> [Task directions] Your task is to reproduce the listing exactly, without its images.

> [Provided entries]
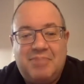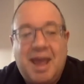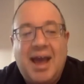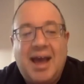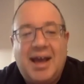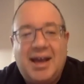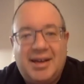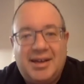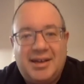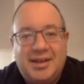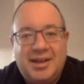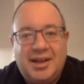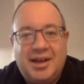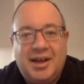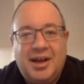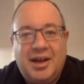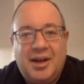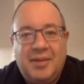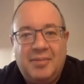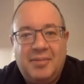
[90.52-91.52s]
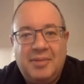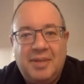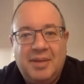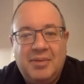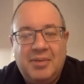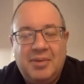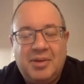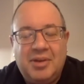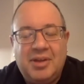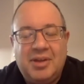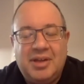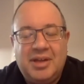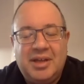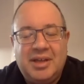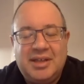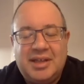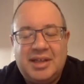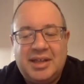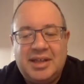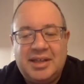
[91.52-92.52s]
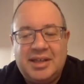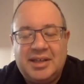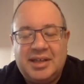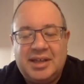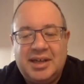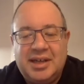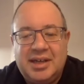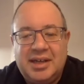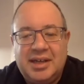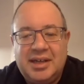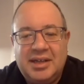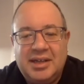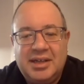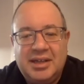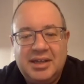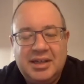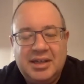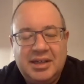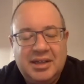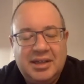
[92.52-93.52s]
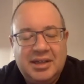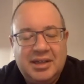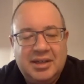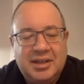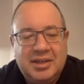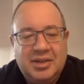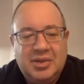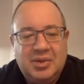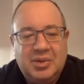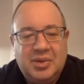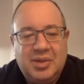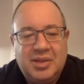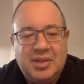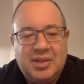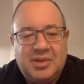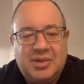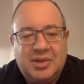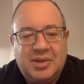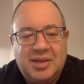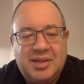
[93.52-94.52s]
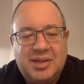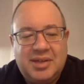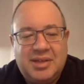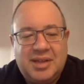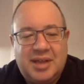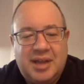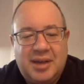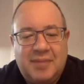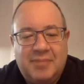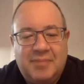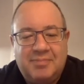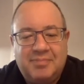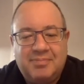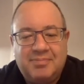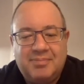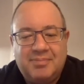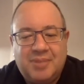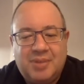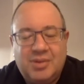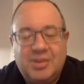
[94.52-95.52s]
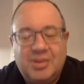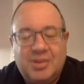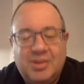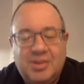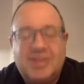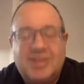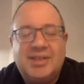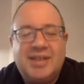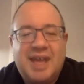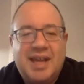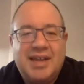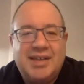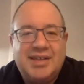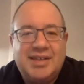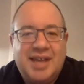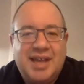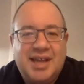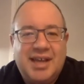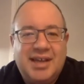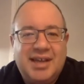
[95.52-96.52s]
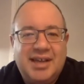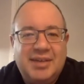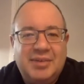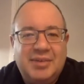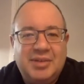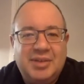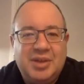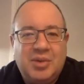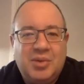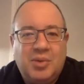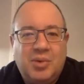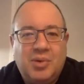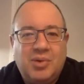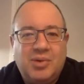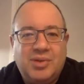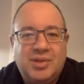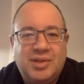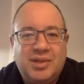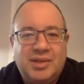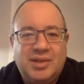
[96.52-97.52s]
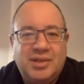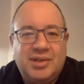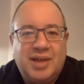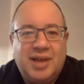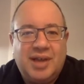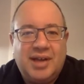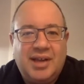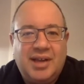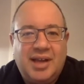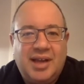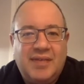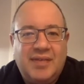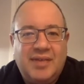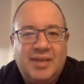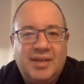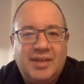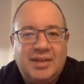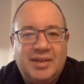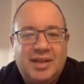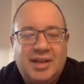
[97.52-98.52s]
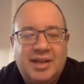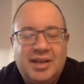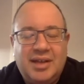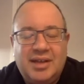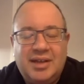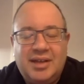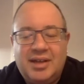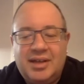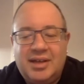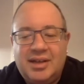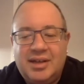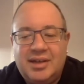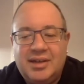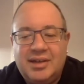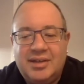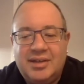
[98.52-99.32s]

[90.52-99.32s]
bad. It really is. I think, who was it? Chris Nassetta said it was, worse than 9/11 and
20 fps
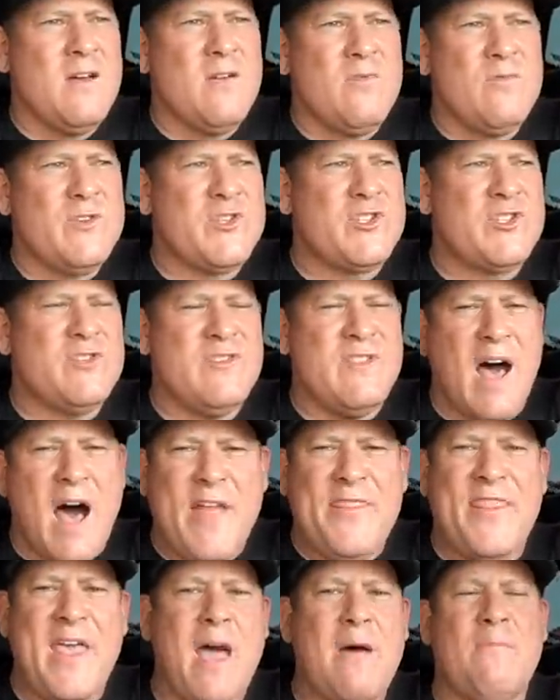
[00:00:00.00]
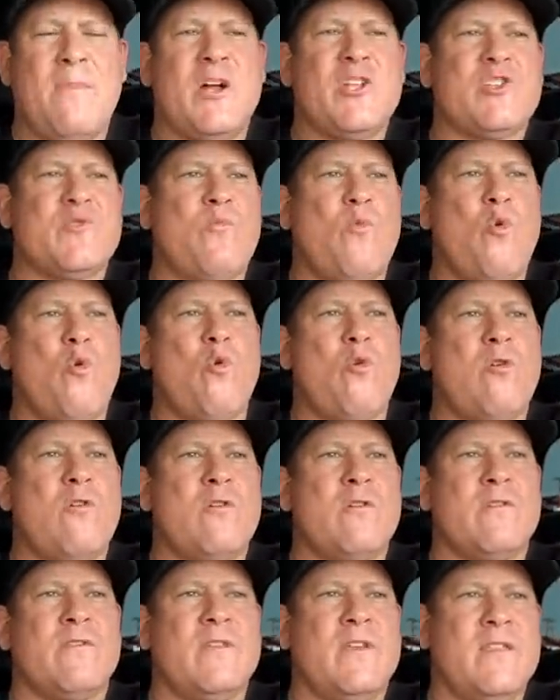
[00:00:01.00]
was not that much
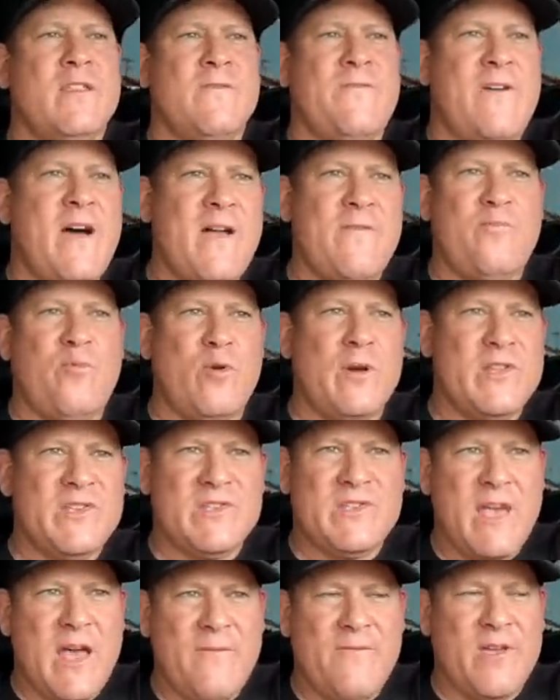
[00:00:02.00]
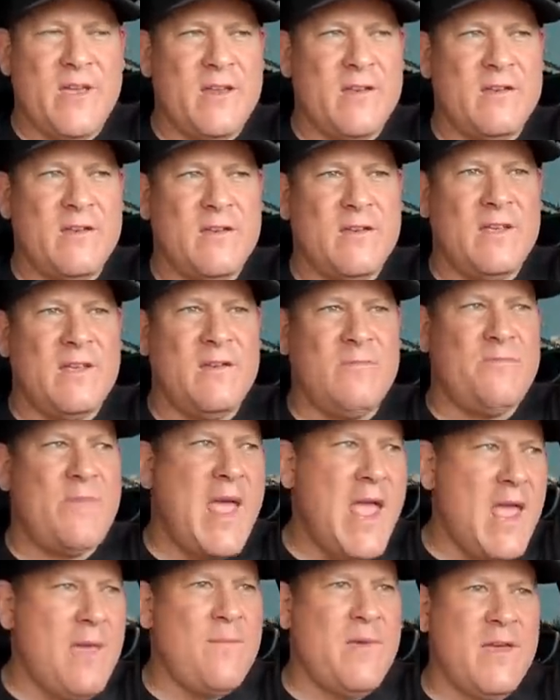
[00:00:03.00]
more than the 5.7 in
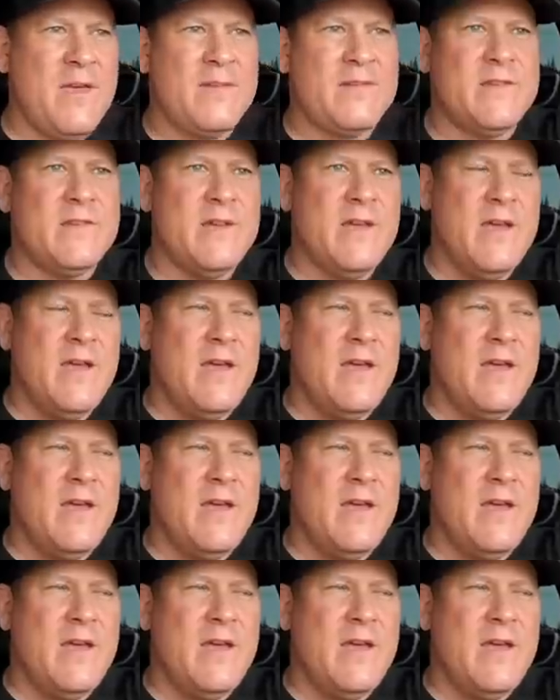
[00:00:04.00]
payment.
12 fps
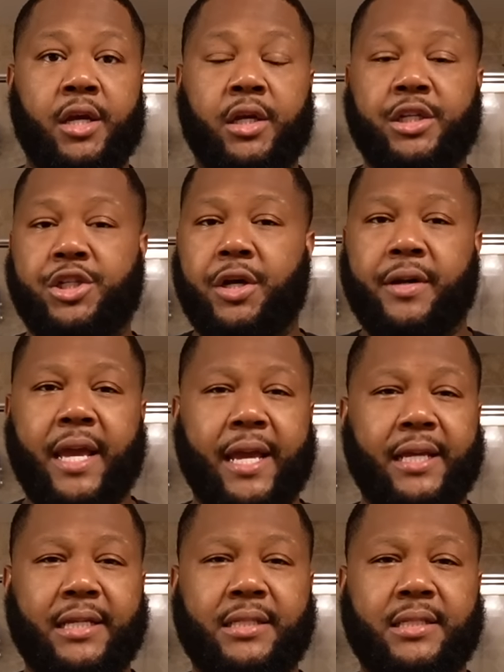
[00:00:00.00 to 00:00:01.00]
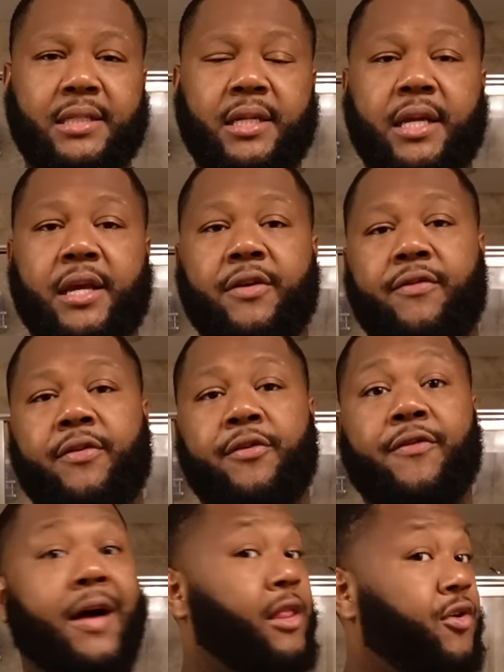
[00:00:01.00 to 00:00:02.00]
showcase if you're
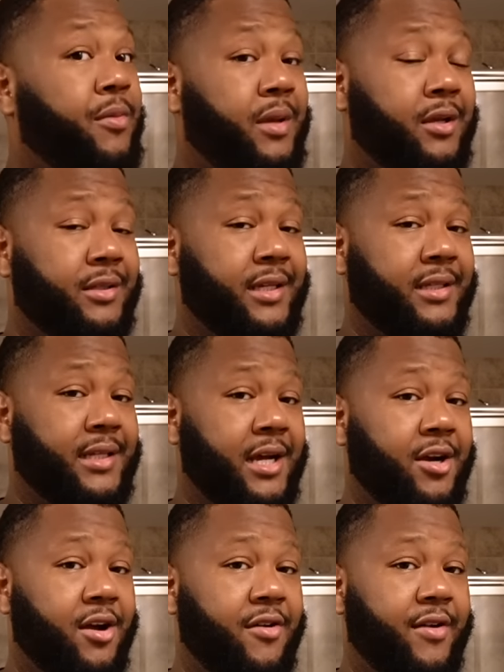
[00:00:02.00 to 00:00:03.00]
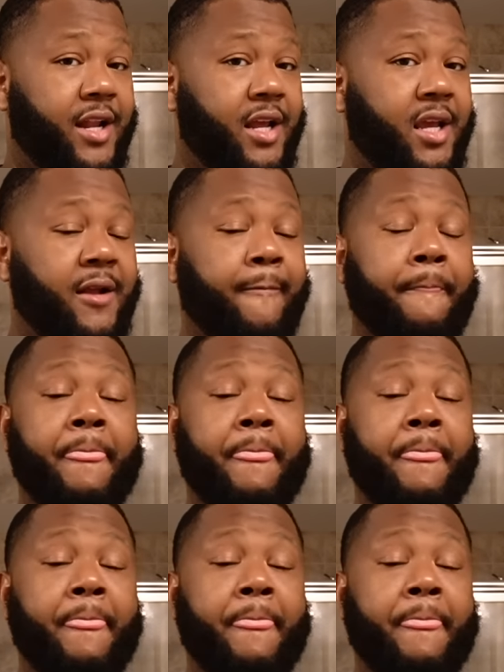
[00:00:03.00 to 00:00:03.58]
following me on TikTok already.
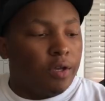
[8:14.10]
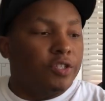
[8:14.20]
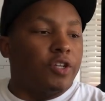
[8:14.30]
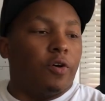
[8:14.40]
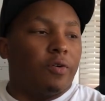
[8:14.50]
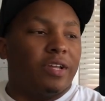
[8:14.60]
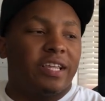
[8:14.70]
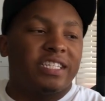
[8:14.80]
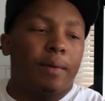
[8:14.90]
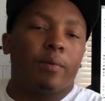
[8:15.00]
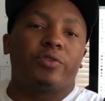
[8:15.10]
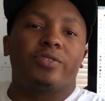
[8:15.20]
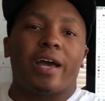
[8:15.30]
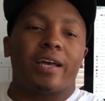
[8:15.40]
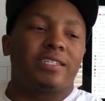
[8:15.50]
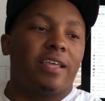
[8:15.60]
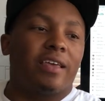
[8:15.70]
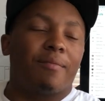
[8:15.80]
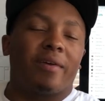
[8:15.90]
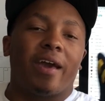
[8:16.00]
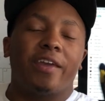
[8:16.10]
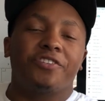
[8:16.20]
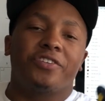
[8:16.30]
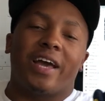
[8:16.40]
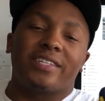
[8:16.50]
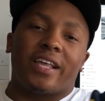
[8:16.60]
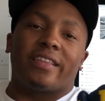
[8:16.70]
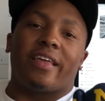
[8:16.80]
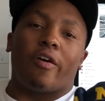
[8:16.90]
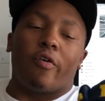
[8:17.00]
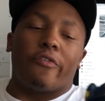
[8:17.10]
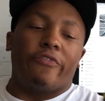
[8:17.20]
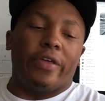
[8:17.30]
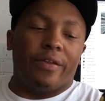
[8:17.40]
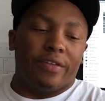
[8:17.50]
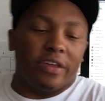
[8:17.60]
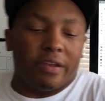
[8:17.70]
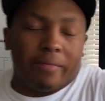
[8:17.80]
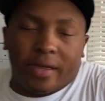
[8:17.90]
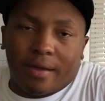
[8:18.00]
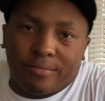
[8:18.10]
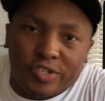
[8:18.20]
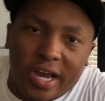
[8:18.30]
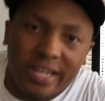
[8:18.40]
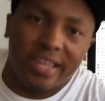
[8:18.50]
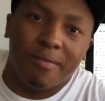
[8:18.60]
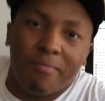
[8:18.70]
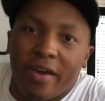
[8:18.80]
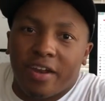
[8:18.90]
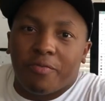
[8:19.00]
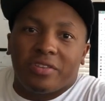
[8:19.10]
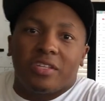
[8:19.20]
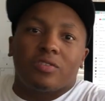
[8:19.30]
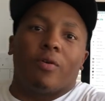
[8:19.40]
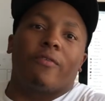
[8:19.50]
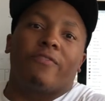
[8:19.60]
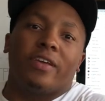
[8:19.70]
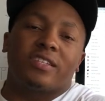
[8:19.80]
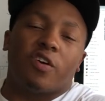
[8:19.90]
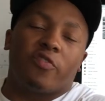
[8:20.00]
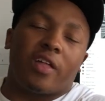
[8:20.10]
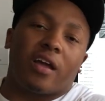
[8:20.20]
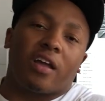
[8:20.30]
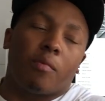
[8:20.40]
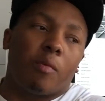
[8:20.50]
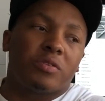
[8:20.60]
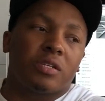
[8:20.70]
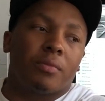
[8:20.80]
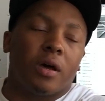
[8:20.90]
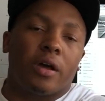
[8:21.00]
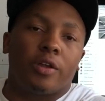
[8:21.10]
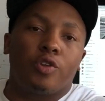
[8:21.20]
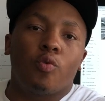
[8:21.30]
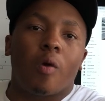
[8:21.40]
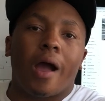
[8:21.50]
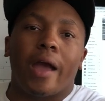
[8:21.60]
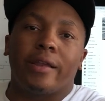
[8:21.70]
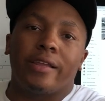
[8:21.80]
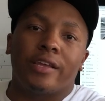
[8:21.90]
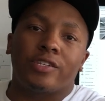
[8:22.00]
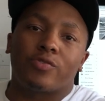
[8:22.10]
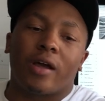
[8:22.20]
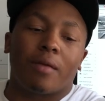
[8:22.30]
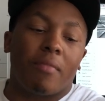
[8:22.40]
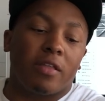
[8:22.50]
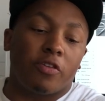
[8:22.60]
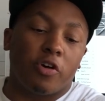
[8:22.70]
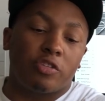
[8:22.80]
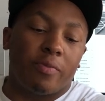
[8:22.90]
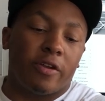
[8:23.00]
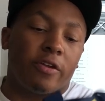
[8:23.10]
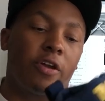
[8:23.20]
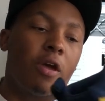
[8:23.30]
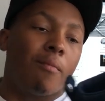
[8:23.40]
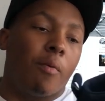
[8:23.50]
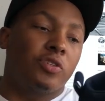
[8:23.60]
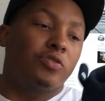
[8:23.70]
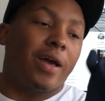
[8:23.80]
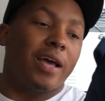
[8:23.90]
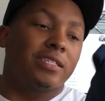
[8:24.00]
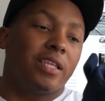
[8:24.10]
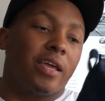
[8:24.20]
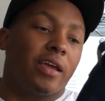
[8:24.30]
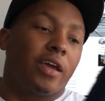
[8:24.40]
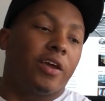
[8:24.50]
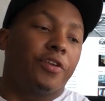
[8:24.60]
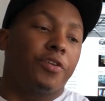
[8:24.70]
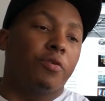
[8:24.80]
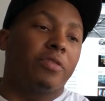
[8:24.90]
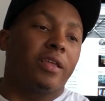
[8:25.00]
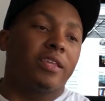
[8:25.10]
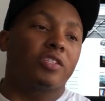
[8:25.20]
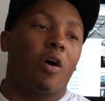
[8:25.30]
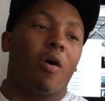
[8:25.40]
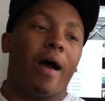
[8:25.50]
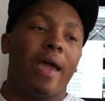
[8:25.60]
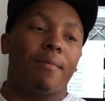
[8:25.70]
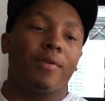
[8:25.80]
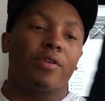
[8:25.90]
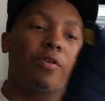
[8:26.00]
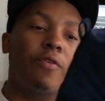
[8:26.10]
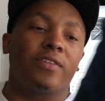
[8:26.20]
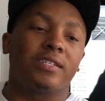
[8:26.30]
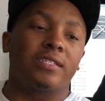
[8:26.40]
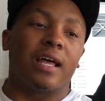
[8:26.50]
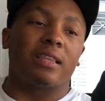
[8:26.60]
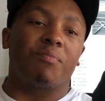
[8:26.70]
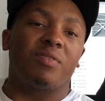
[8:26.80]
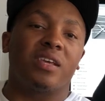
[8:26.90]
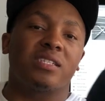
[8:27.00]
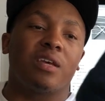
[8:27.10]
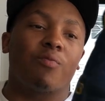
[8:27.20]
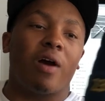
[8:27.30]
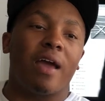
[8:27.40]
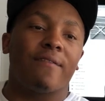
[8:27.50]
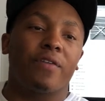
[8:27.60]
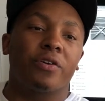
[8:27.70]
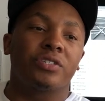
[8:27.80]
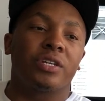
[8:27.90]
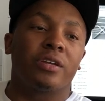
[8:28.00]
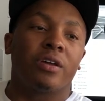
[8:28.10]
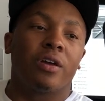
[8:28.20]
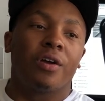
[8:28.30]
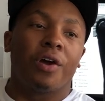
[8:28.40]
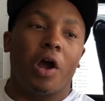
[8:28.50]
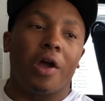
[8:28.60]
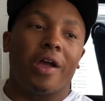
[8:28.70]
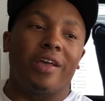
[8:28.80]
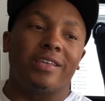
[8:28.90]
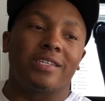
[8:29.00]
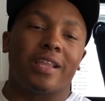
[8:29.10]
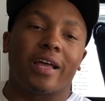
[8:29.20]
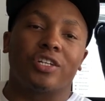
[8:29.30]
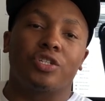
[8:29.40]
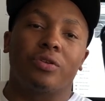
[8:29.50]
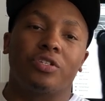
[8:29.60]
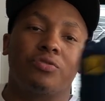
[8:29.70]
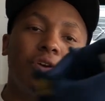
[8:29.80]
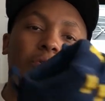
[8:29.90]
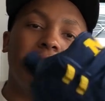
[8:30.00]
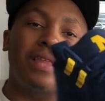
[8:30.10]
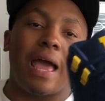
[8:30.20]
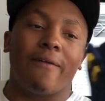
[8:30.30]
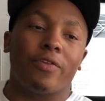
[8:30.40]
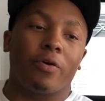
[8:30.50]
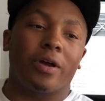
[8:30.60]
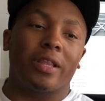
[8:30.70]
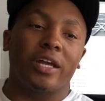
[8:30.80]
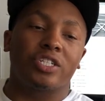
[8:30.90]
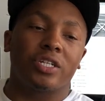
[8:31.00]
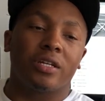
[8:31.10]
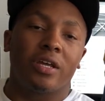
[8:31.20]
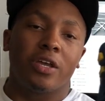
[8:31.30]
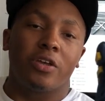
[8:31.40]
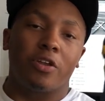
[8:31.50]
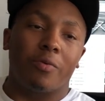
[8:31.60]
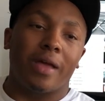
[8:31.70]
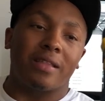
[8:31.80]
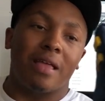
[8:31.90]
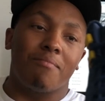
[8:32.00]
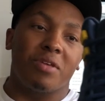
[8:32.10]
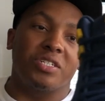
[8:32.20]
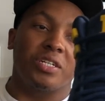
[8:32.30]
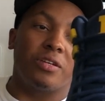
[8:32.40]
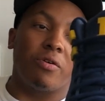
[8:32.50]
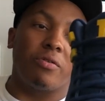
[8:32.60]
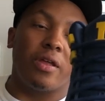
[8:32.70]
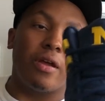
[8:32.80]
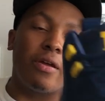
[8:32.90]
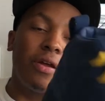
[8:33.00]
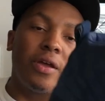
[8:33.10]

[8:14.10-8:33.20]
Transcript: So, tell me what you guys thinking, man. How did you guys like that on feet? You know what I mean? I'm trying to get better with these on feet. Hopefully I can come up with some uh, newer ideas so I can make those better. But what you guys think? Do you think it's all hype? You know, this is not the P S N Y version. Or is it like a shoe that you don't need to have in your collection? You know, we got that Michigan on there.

> [Output for this exercise]
[90.52-91.52s]
[91.52-92.52s]
[92.52-93.52s]
[93.52-94.52s]
[94.52-95.52s]
[95.52-96.52s]
[96.52-97.52s]
[97.52-98.52s]
[98.52-99.32s]

[90.52-99.32s]
bad. It really is. I think, who was it? Chris Nassetta said it was, worse than 9/11 and
20 fps
[00:00:00.00]
[00:00:01.00]
was not that much
[00:00:02.00]
[00:00:03.00]
more than the 5.7 in
[00:00:04.00]
payment.
12 fps
[00:00:00.00 to 00:00:01.00]
[00:00:01.00 to 00:00:02.00]
showcase if you're
[00:00:02.00 to 00:00:03.00]
[00:00:03.00 to 00:00:03.58]
following me on TikTok already.
[8:14.10]
[8:14.20]
[8:14.30]
[8:14.40]
[8:14.50]
[8:14.60]
[8:14.70]
[8:14.80]
[8:14.90]
[8:15.00]
[8:15.10]
[8:15.20]
[8:15.30]
[8:15.40]
[8:15.50]
[8:15.60]
[8:15.70]
[8:15.80]
[8:15.90]
[8:16.00]
[8:16.10]
[8:16.20]
[8:16.30]
[8:16.40]
[8:16.50]
[8:16.60]
[8:16.70]
[8:16.80]
[8:16.90]
[8:17.00]
[8:17.10]
[8:17.20]
[8:17.30]
[8:17.40]
[8:17.50]
[8:17.60]
[8:17.70]
[8:17.80]
[8:17.90]
[8:18.00]
[8:18.10]
[8:18.20]
[8:18.30]
[8:18.40]
[8:18.50]
[8:18.60]
[8:18.70]
[8:18.80]
[8:18.90]
[8:19.00]
[8:19.10]
[8:19.20]
[8:19.30]
[8:19.40]
[8:19.50]
[8:19.60]
[8:19.70]
[8:19.80]
[8:19.90]
[8:20.00]
[8:20.10]
[8:20.20]
[8:20.30]
[8:20.40]
[8:20.50]
[8:20.60]
[8:20.70]
[8:20.80]
[8:20.90]
[8:21.00]
[8:21.10]
[8:21.20]
[8:21.30]
[8:21.40]
[8:21.50]
[8:21.60]
[8:21.70]
[8:21.80]
[8:21.90]
[8:22.00]
[8:22.10]
[8:22.20]
[8:22.30]
[8:22.40]
[8:22.50]
[8:22.60]
[8:22.70]
[8:22.80]
[8:22.90]
[8:23.00]
[8:23.10]
[8:23.20]
[8:23.30]
[8:23.40]
[8:23.50]
[8:23.60]
[8:23.70]
[8:23.80]
[8:23.90]
[8:24.00]
[8:24.10]
[8:24.20]
[8:24.30]
[8:24.40]
[8:24.50]
[8:24.60]
[8:24.70]
[8:24.80]
[8:24.90]
[8:25.00]
[8:25.10]
[8:25.20]
[8:25.30]
[8:25.40]
[8:25.50]
[8:25.60]
[8:25.70]
[8:25.80]
[8:25.90]
[8:26.00]
[8:26.10]
[8:26.20]
[8:26.30]
[8:26.40]
[8:26.50]
[8:26.60]
[8:26.70]
[8:26.80]
[8:26.90]
[8:27.00]
[8:27.10]
[8:27.20]
[8:27.30]
[8:27.40]
[8:27.50]
[8:27.60]
[8:27.70]
[8:27.80]
[8:27.90]
[8:28.00]
[8:28.10]
[8:28.20]
[8:28.30]
[8:28.40]
[8:28.50]
[8:28.60]
[8:28.70]
[8:28.80]
[8:28.90]
[8:29.00]
[8:29.10]
[8:29.20]
[8:29.30]
[8:29.40]
[8:29.50]
[8:29.60]
[8:29.70]
[8:29.80]
[8:29.90]
[8:30.00]
[8:30.10]
[8:30.20]
[8:30.30]
[8:30.40]
[8:30.50]
[8:30.60]
[8:30.70]
[8:30.80]
[8:30.90]
[8:31.00]
[8:31.10]
[8:31.20]
[8:31.30]
[8:31.40]
[8:31.50]
[8:31.60]
[8:31.70]
[8:31.80]
[8:31.90]
[8:32.00]
[8:32.10]
[8:32.20]
[8:32.30]
[8:32.40]
[8:32.50]
[8:32.60]
[8:32.70]
[8:32.80]
[8:32.90]
[8:33.00]
[8:33.10]

[8:14.10-8:33.20]
Transcript: So, tell me what you guys thinking, man. How did you guys like that on feet? You know what I mean? I'm trying to get better with these on feet. Hopefully I can come up with some uh, newer ideas so I can make those better. But what you guys think? Do you think it's all hype? You know, this is not the P S N Y version. Or is it like a shoe that you don't need to have in your collection? You know, we got that Michigan on there.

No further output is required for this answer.